When news is breaking, we tell listeners and readers that we'll do our best to be accurate – but that it's a developing story and some things that get reported may later turn out to have been wrong.

Wednesday's shootings in Alexandria tested us again. From this vantage point, it looks like we did remarkably well. Some important things were kept in mind (and are important to remember for the next time):

- We went to eyewitnesses and kept the discussions to "what did you see?"

- We stuck close to the language that police officials and other authorities were using to report what was "known." Rumors and comments beginning with "I'm hearing that ..." weren't passed along.

- When the shooter's name started to appear in other media, we worked our sources to confirm rather than go with what others were saying.

- As the shooter's Facebook page started to circulate, we tapped the expertise of our social media team to do what we could to verify it was his. And we were careful to use such words as "purported to be" when there was any smidgen of doubt.

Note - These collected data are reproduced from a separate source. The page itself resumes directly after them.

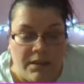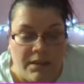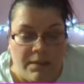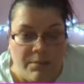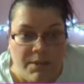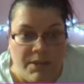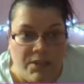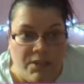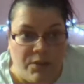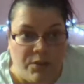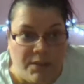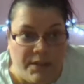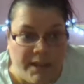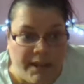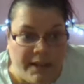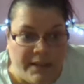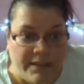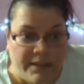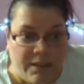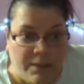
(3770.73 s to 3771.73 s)
Give me 2
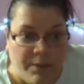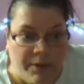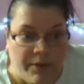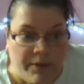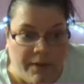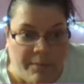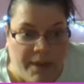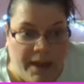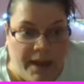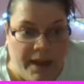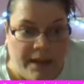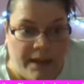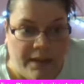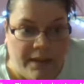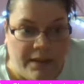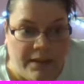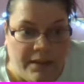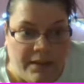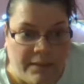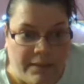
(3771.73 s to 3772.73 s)
seconds. I'll be right back.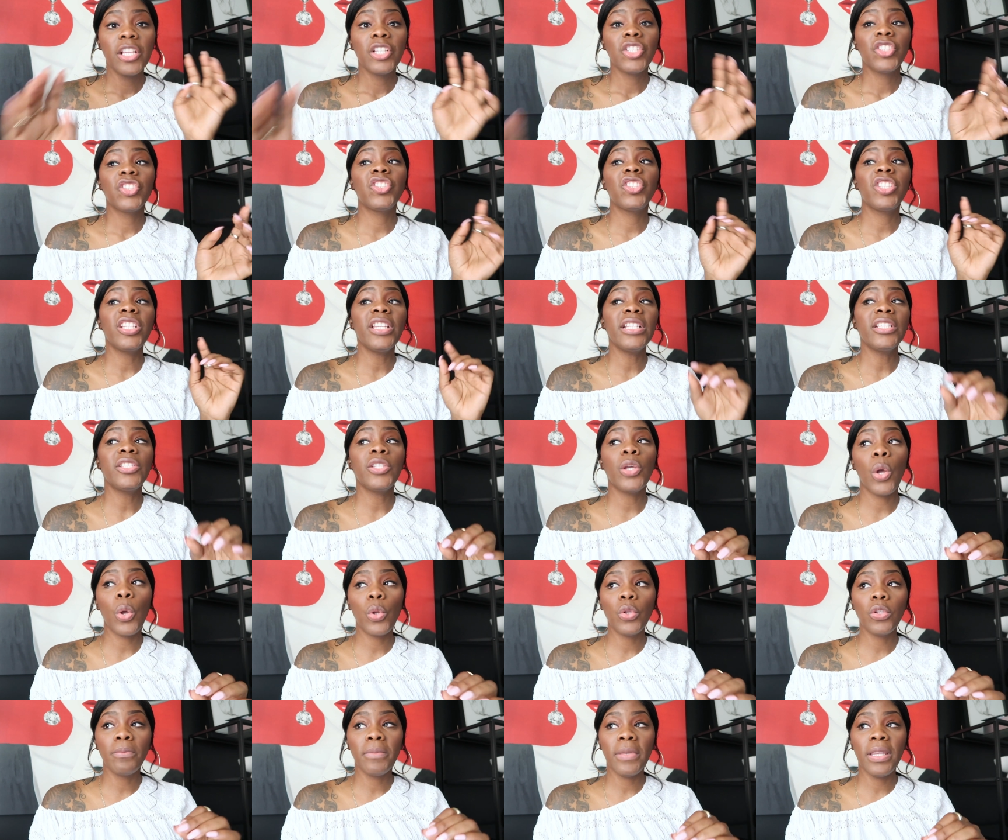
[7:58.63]
She
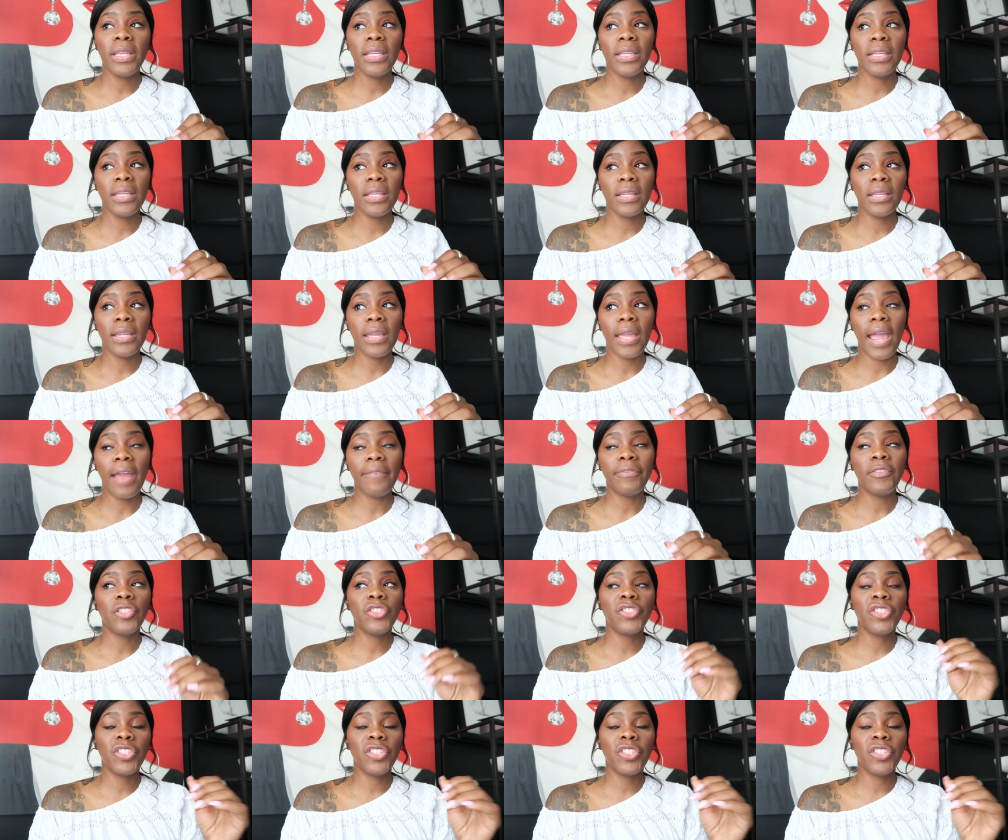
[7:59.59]
told me afterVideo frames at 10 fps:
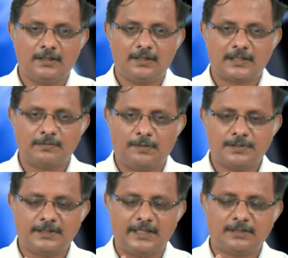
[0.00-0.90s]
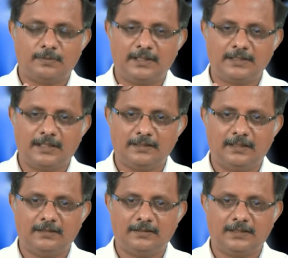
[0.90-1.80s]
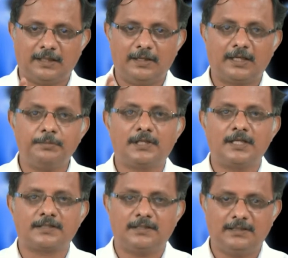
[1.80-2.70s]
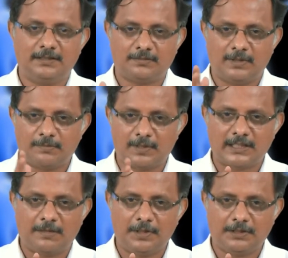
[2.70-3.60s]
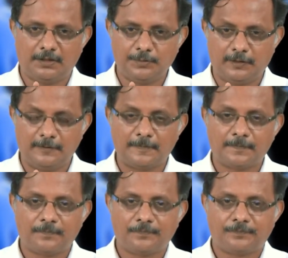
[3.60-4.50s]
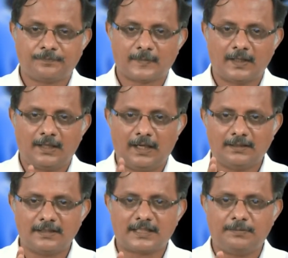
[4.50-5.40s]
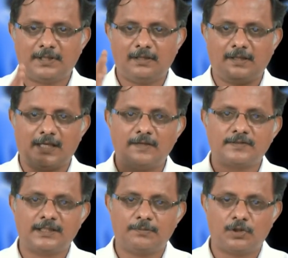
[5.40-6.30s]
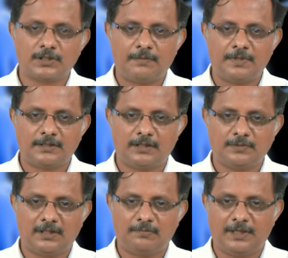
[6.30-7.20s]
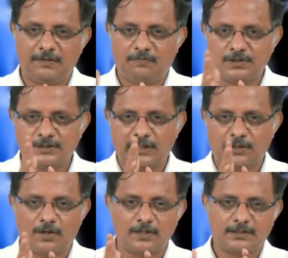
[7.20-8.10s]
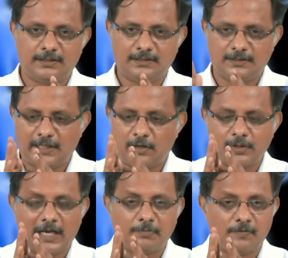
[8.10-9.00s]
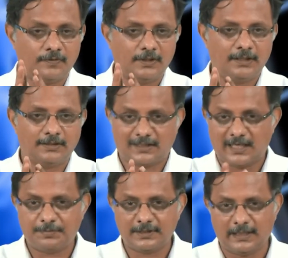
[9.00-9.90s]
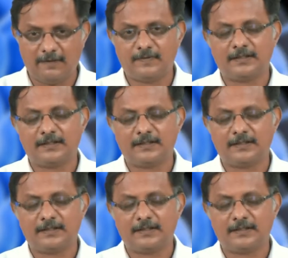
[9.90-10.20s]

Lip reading: Some chemistry takes place and then the chemical is released by the presynaptic terminal, and this chemical arrives at the postsynaptic terminal by diffusing across the narrow gap of the synaptic cleft,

- We used our Visuals team to think through how to handle the videos and other material that were popping up on social media and other news sites.

- Speaking of social media, we steered clear of unverified accounts – but followed what was being posted to get leads that we could run down ourselves.

- We stuck with words such as "suspect" and "alleged" a little longer than many other outlets. That's OK. It's better to be cautious than to have to go back to correct.

- There wasn't unfounded speculation about a motive in our reports. We kept to the facts as they came in.

I'm surely missing many other important steps we took to keep things straight.

Thanks.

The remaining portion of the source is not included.